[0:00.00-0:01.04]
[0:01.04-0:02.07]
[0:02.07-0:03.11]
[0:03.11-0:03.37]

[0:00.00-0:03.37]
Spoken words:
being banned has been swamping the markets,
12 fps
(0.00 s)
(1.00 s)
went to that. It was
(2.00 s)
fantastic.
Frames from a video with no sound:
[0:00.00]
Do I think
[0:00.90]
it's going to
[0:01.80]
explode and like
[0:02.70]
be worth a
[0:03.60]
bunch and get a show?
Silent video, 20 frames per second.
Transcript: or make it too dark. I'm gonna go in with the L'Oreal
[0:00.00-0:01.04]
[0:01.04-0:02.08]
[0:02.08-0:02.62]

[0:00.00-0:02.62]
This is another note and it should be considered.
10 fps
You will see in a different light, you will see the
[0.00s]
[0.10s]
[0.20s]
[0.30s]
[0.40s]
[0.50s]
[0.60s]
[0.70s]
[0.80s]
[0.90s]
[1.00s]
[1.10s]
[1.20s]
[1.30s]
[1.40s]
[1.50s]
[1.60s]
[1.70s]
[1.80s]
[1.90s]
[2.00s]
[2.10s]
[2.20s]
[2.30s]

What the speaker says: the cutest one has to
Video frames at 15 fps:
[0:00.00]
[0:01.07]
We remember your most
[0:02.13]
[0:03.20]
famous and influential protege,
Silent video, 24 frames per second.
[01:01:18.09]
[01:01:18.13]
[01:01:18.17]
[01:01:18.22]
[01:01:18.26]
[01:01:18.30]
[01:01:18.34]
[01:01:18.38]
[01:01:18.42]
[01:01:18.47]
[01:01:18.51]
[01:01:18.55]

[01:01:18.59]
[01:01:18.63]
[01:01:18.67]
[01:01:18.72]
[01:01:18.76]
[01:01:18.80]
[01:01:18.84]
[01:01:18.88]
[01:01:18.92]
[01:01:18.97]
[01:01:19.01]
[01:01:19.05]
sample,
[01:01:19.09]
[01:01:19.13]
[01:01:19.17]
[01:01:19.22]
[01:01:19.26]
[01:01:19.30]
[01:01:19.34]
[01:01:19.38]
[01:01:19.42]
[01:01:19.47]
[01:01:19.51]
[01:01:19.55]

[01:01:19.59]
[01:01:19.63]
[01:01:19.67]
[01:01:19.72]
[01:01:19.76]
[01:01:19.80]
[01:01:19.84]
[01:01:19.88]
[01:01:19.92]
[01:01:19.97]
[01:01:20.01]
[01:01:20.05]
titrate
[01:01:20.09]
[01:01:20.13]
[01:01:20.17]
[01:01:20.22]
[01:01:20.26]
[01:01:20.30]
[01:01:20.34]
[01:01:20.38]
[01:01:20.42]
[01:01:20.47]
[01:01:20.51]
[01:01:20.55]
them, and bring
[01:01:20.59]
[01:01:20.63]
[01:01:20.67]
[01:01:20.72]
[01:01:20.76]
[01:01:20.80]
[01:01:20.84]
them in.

****************

Task details -
Check each line above for the word "with", and give only the number of lines that contain it.

Exercise solution -
2